**Work item**.
Images are to be excluded from the copy, and the records below reproduced word for word.

**Records to use**.
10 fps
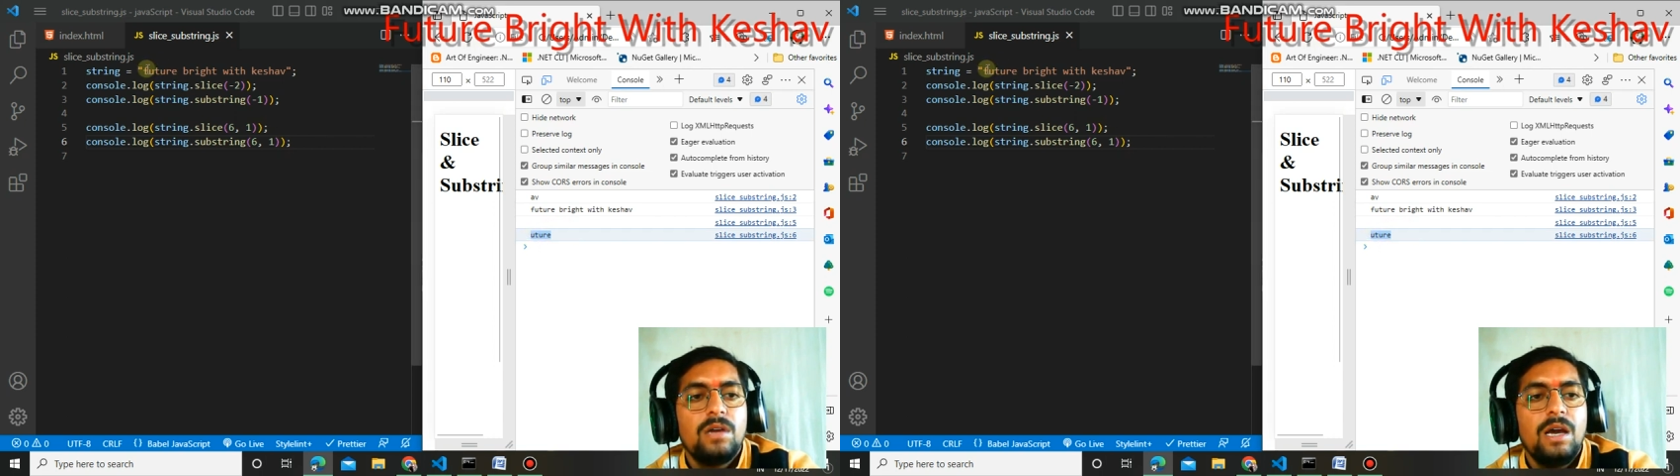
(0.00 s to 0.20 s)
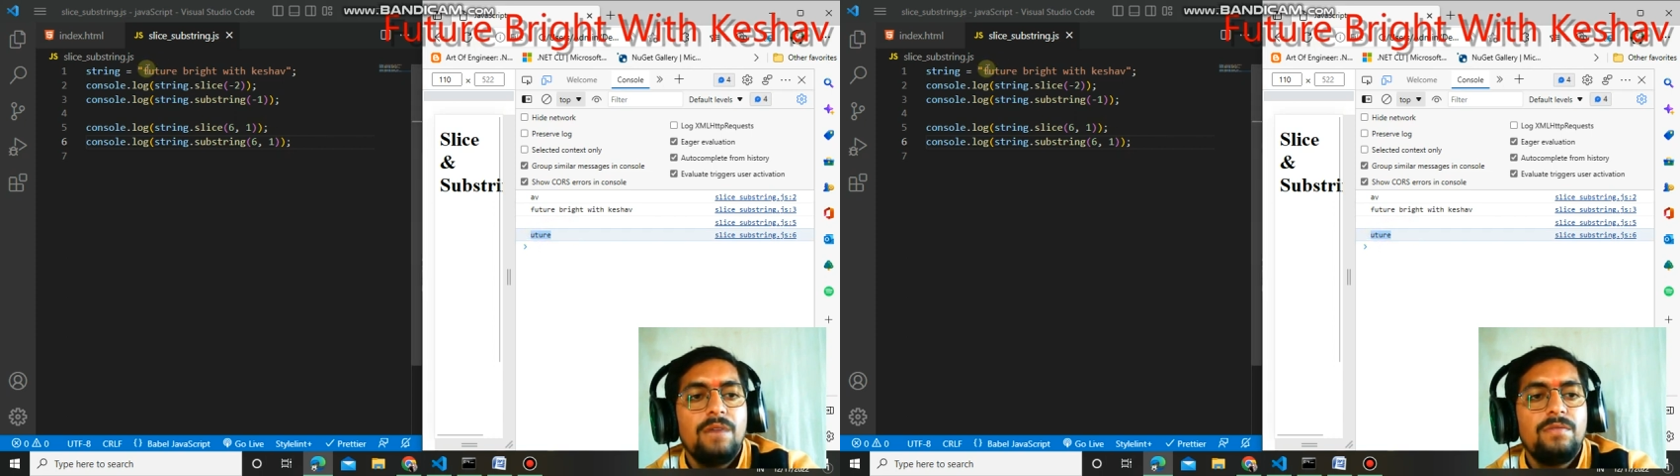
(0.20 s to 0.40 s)

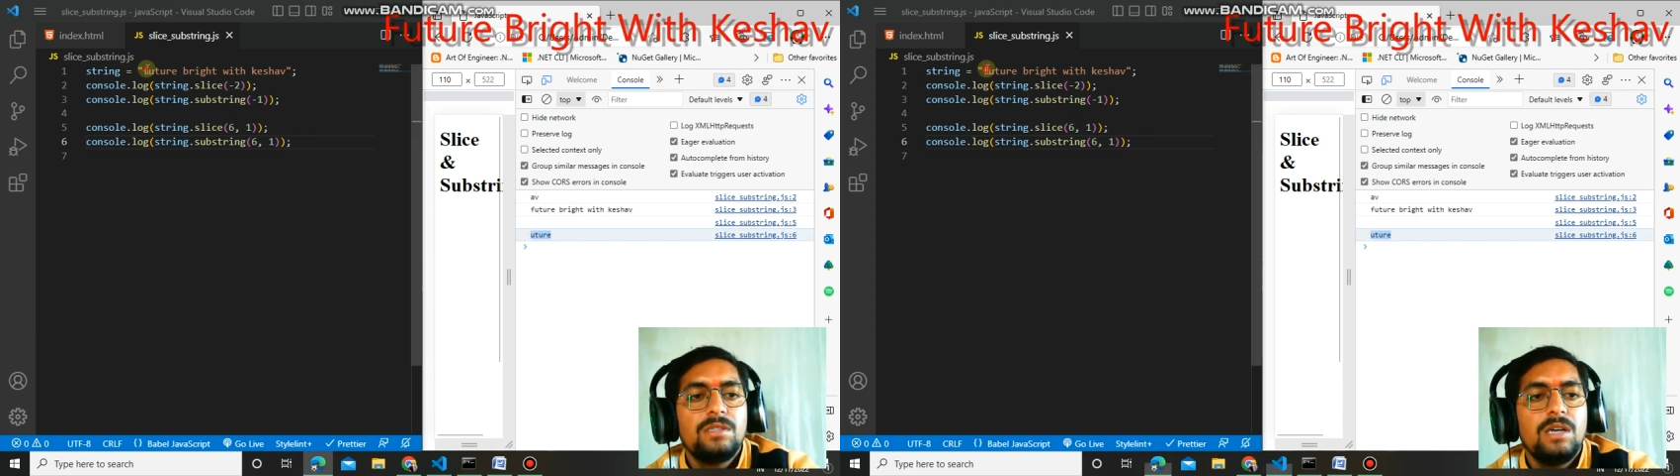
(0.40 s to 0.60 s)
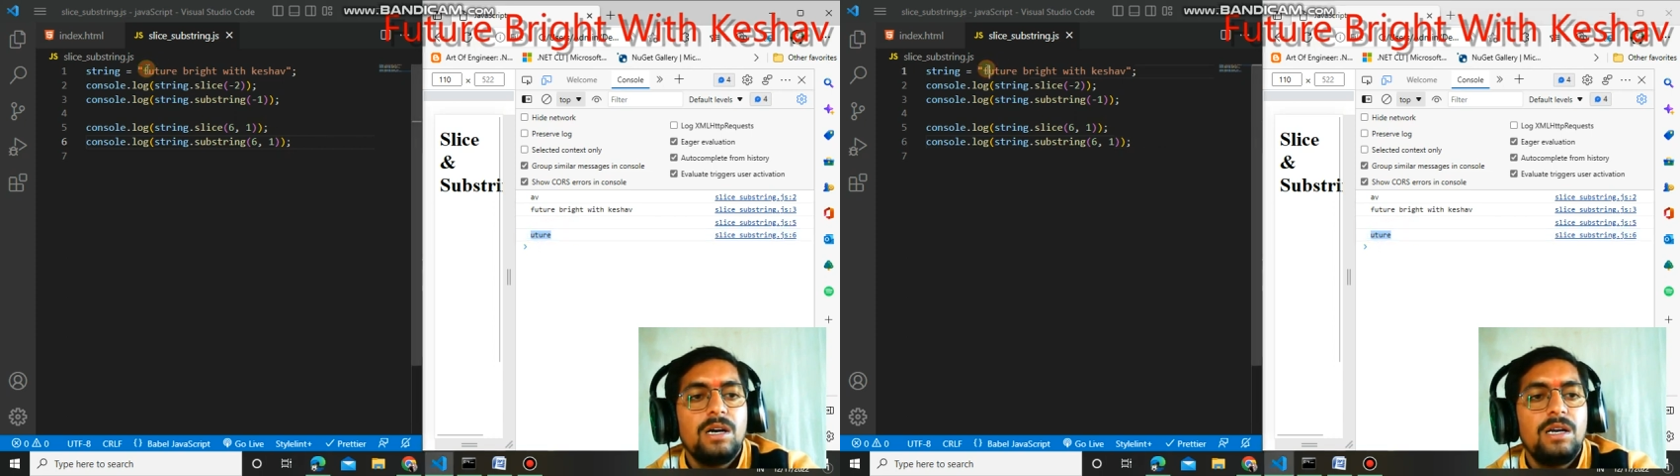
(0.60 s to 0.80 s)
f
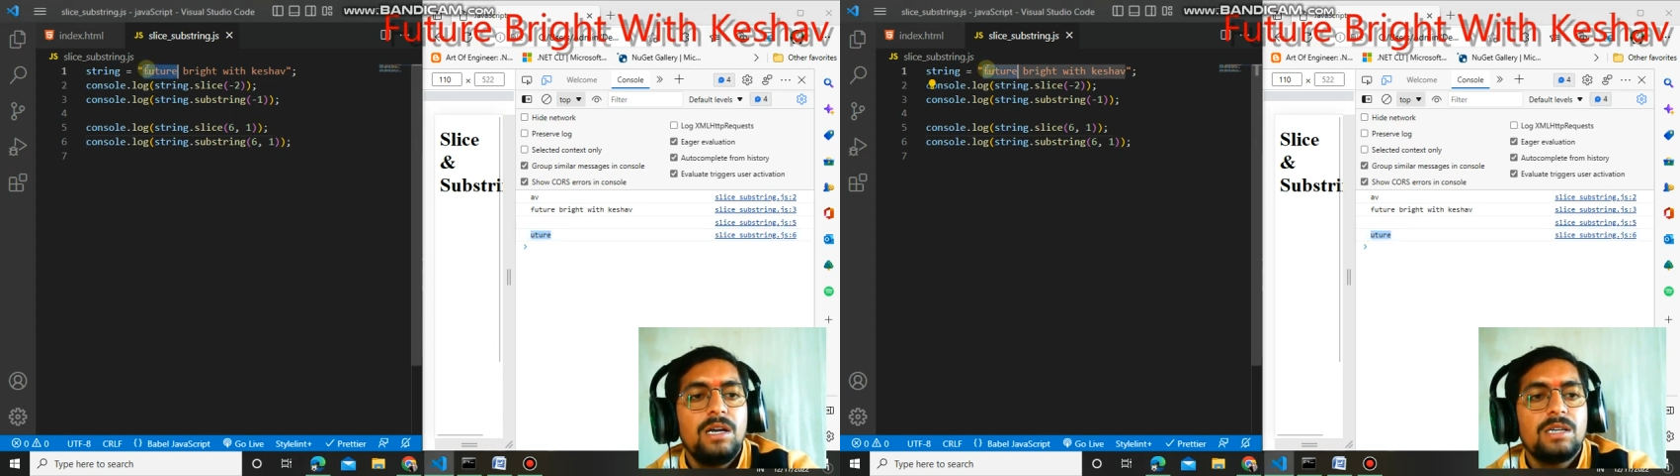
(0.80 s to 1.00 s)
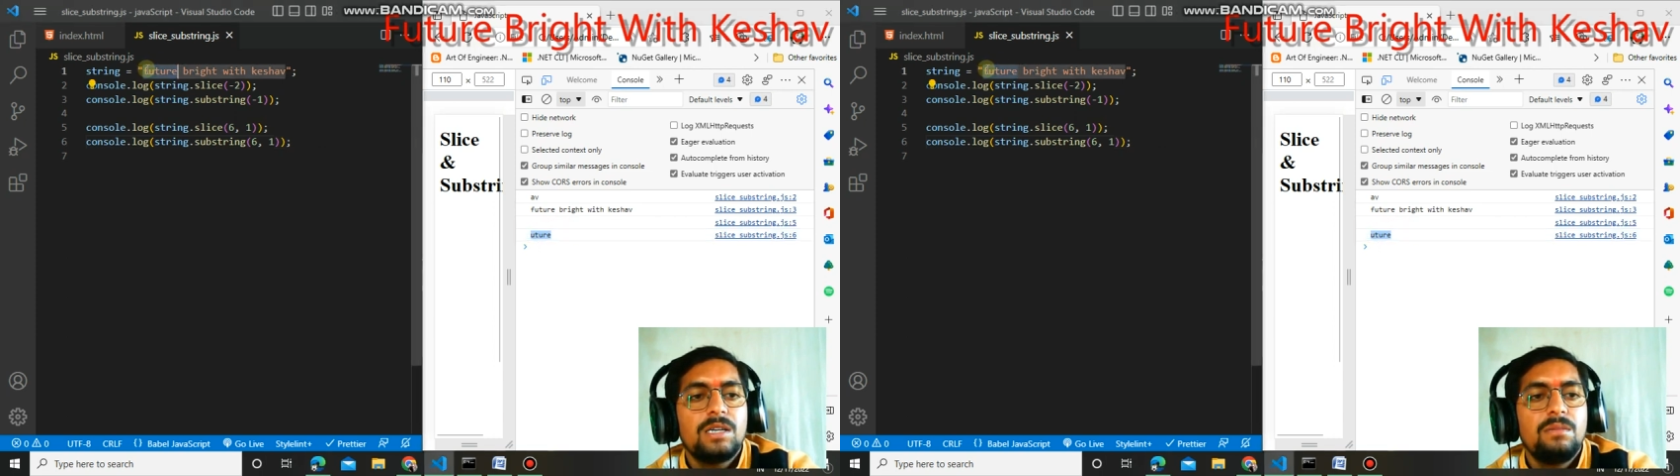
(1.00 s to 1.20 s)
is the
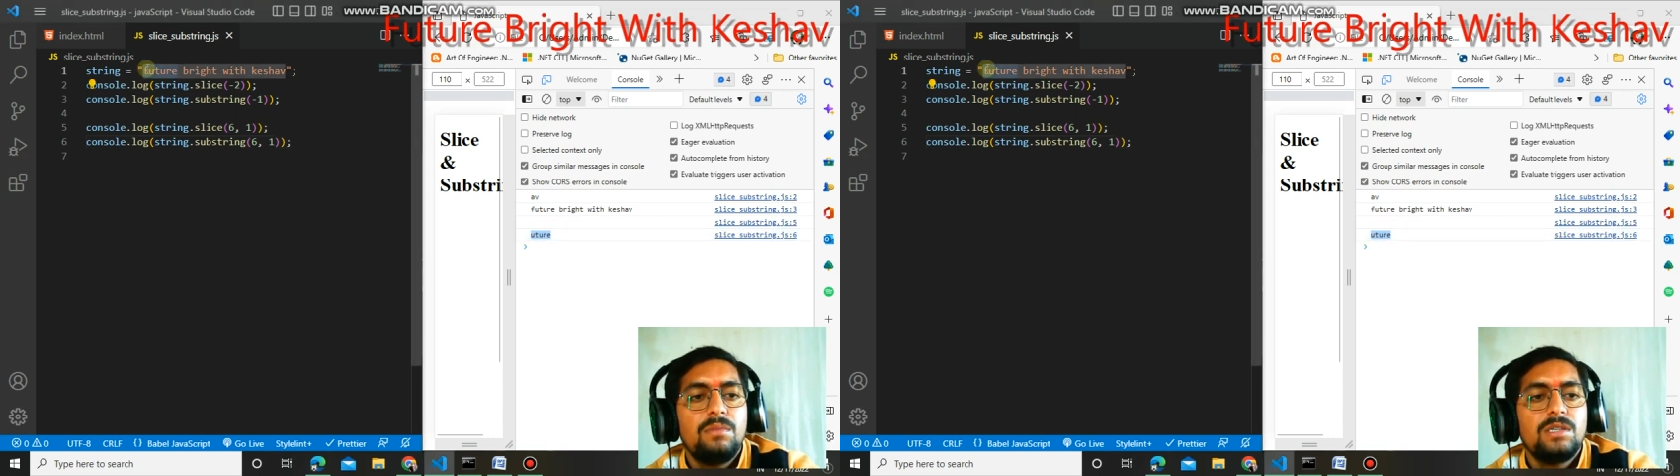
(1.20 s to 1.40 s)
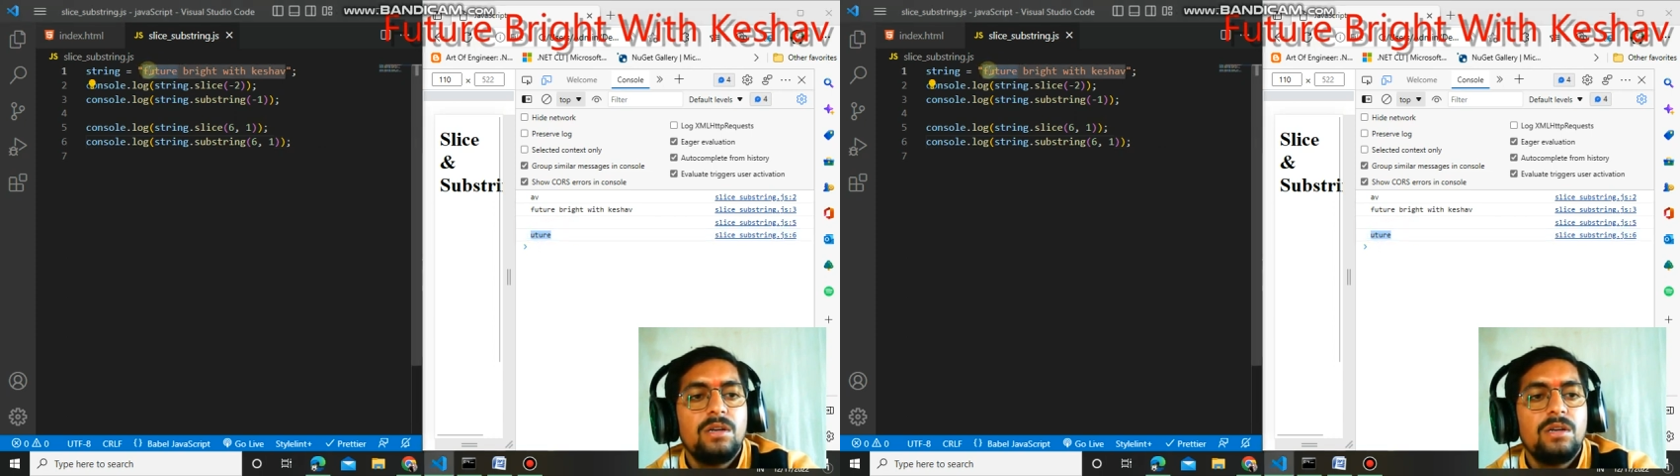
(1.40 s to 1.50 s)
index number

**Response below**.
10 fps
(0.00 s to 0.20 s)
(0.20 s to 0.40 s)

(0.40 s to 0.60 s)
(0.60 s to 0.80 s)
f
(0.80 s to 1.00 s)
(1.00 s to 1.20 s)
is the
(1.20 s to 1.40 s)
(1.40 s to 1.50 s)
index number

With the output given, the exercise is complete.